From the records that follow, return exactly the lines beginning at the one that contains "[00:10:07.87 to 00:10:08.87]" and ending at the one that contains "What the speaker", pictures left out.

** Opening Record set block **

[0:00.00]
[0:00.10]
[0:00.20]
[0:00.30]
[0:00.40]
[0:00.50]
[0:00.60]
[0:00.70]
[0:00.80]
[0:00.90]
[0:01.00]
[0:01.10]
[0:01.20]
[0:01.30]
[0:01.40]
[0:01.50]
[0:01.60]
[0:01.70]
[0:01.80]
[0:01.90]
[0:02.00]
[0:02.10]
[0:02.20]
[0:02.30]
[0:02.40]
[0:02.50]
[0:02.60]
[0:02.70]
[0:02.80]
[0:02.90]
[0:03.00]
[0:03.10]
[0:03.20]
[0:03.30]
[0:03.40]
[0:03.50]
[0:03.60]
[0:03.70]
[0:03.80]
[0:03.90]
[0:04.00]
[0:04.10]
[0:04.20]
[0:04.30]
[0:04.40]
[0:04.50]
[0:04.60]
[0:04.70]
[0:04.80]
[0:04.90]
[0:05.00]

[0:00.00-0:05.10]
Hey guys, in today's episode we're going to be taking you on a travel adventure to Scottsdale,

** Closing Record set block **
** Opening Record set block **

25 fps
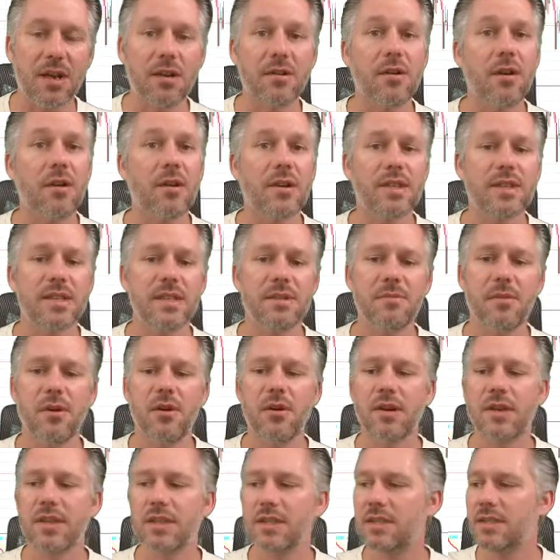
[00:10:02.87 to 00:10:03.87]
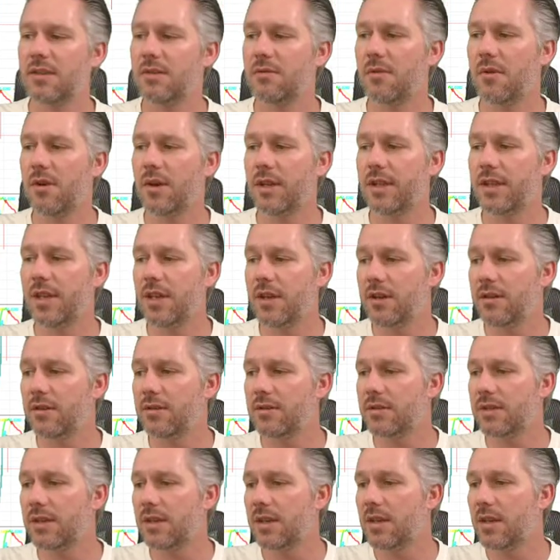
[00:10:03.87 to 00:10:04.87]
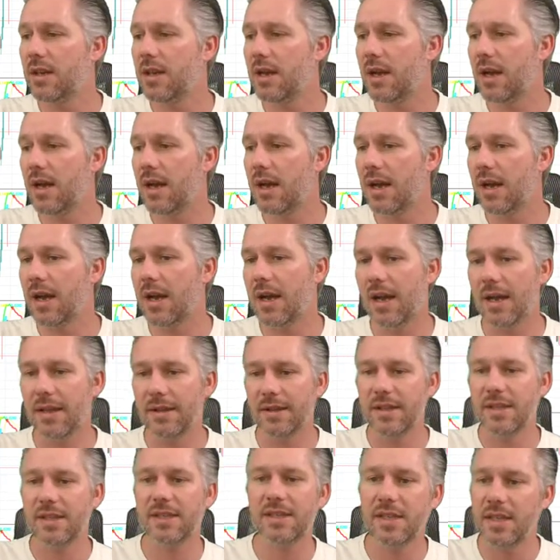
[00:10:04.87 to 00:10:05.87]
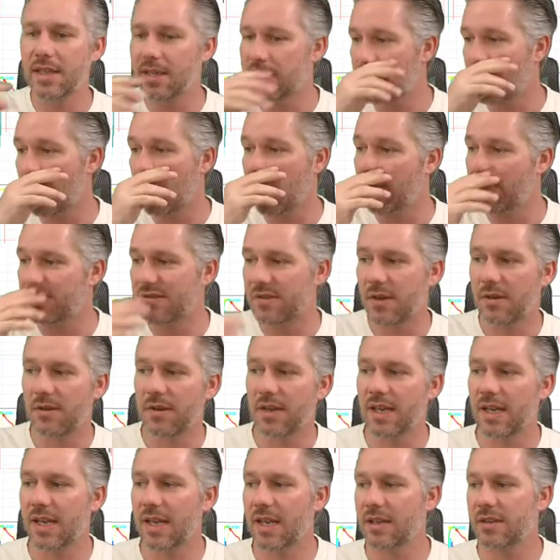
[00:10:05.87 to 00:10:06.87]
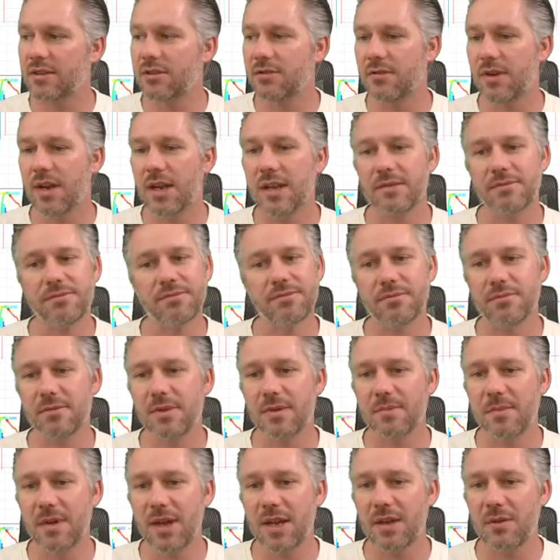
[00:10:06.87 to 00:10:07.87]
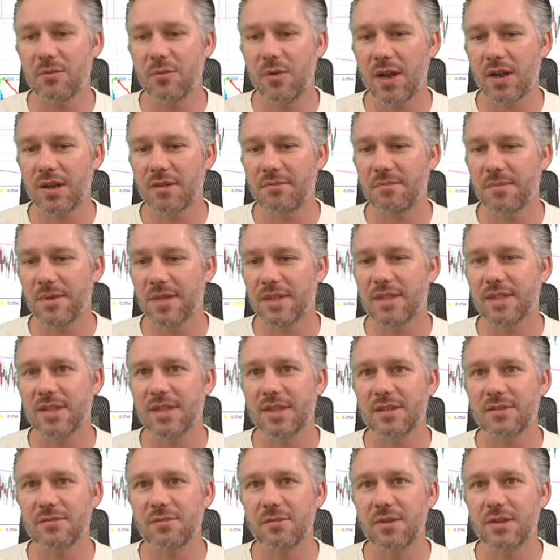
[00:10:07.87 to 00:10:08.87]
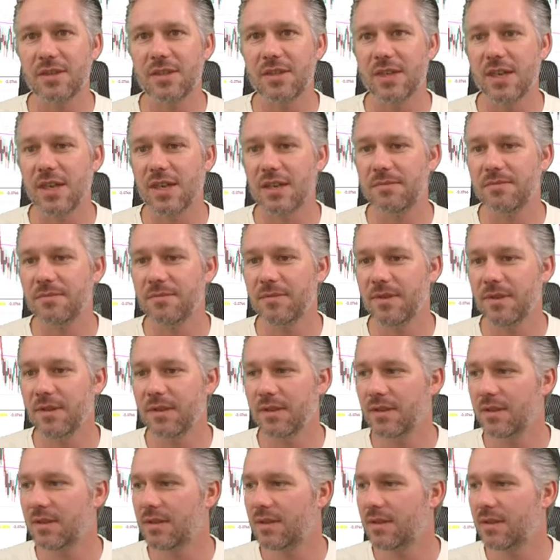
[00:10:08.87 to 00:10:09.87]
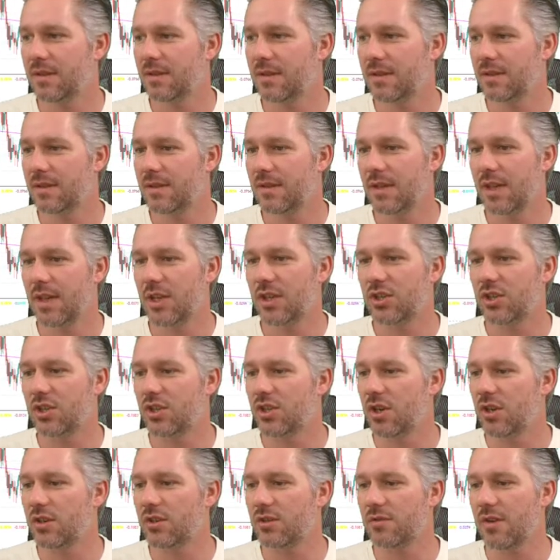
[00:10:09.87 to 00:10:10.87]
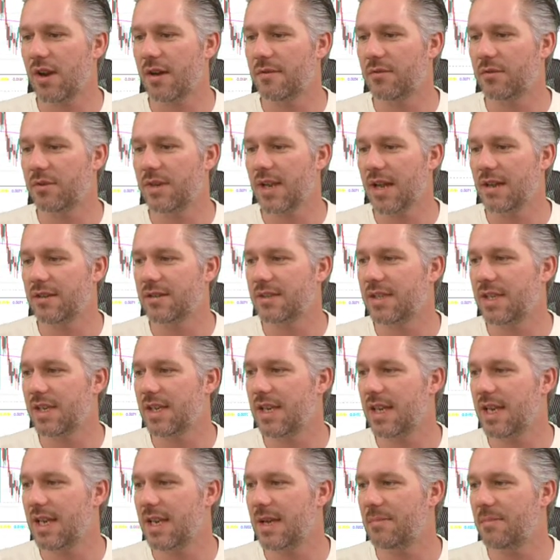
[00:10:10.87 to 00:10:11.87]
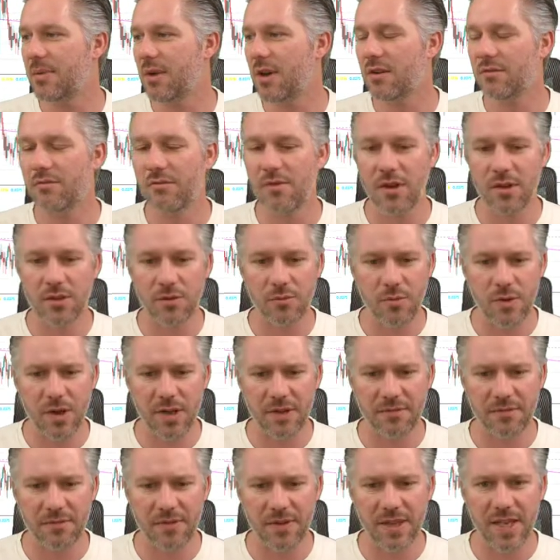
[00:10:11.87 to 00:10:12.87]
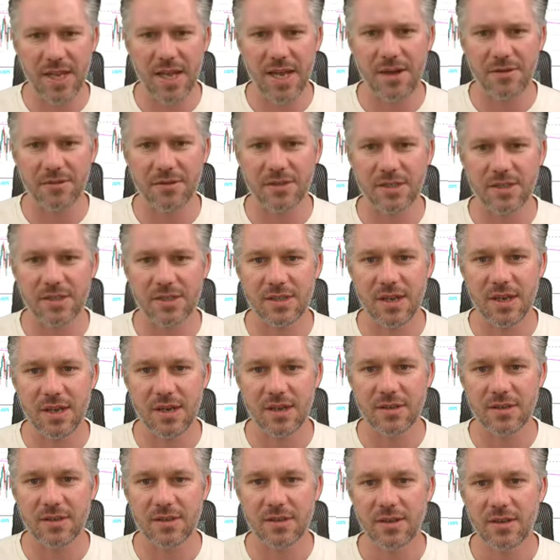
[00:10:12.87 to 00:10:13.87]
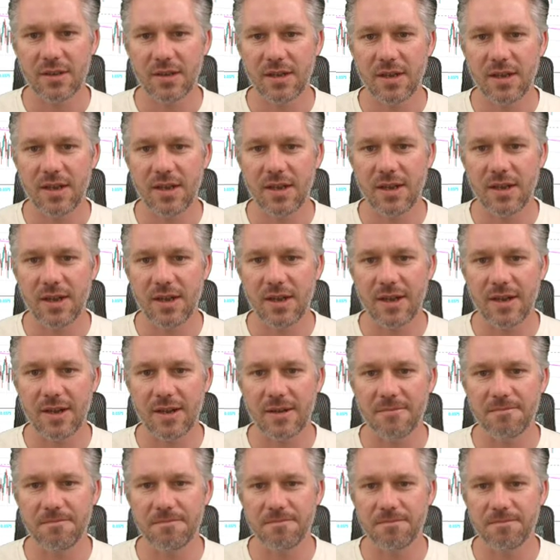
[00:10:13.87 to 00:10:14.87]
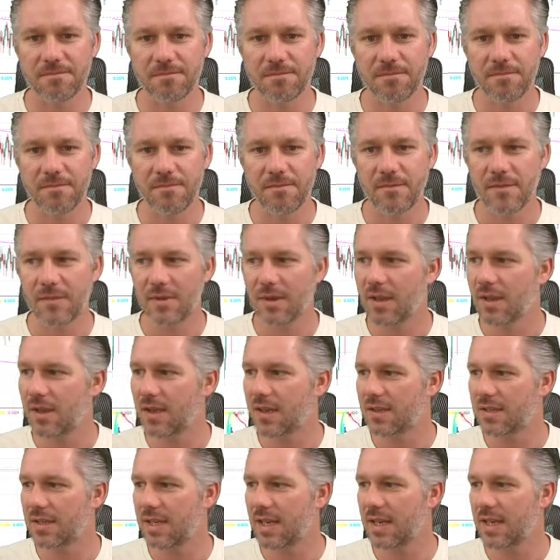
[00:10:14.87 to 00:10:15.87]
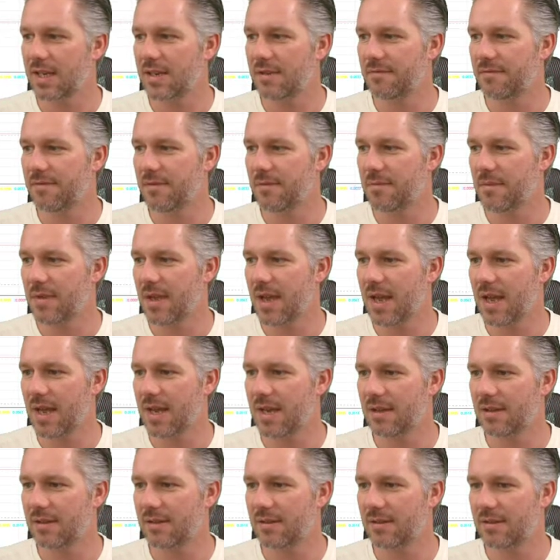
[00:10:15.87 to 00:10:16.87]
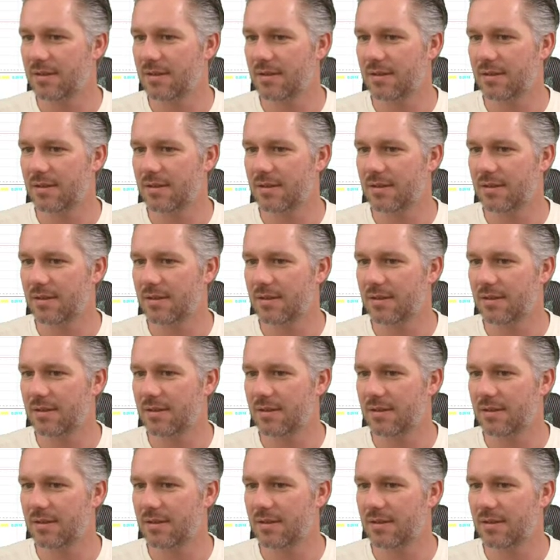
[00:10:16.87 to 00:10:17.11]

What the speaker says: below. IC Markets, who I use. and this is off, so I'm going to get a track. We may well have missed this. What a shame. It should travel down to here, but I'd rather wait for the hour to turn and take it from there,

** Closing Record set block **

## Written response
[00:10:07.87 to 00:10:08.87]
[00:10:08.87 to 00:10:09.87]
[00:10:09.87 to 00:10:10.87]
[00:10:10.87 to 00:10:11.87]
[00:10:11.87 to 00:10:12.87]
[00:10:12.87 to 00:10:13.87]
[00:10:13.87 to 00:10:14.87]
[00:10:14.87 to 00:10:15.87]
[00:10:15.87 to 00:10:16.87]
[00:10:16.87 to 00:10:17.11]

What the speaker says: below. IC Markets, who I use. and this is off, so I'm going to get a track. We may well have missed this. What a shame. It should travel down to here, but I'd rather wait for the hour to turn and take it from there,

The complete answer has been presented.